### Your objective
Restate the material below word for word, from its first line to its last.

- - -

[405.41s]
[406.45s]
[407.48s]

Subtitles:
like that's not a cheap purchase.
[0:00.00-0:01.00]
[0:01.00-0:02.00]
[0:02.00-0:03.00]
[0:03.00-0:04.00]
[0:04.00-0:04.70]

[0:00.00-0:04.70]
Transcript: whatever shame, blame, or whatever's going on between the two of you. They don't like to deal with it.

- - -

### Exercise output
[405.41s]
[406.45s]
[407.48s]

Subtitles:
like that's not a cheap purchase.
[0:00.00-0:01.00]
[0:01.00-0:02.00]
[0:02.00-0:03.00]
[0:03.00-0:04.00]
[0:04.00-0:04.70]

[0:00.00-0:04.70]
Transcript: whatever shame, blame, or whatever's going on between the two of you. They don't like to deal with it.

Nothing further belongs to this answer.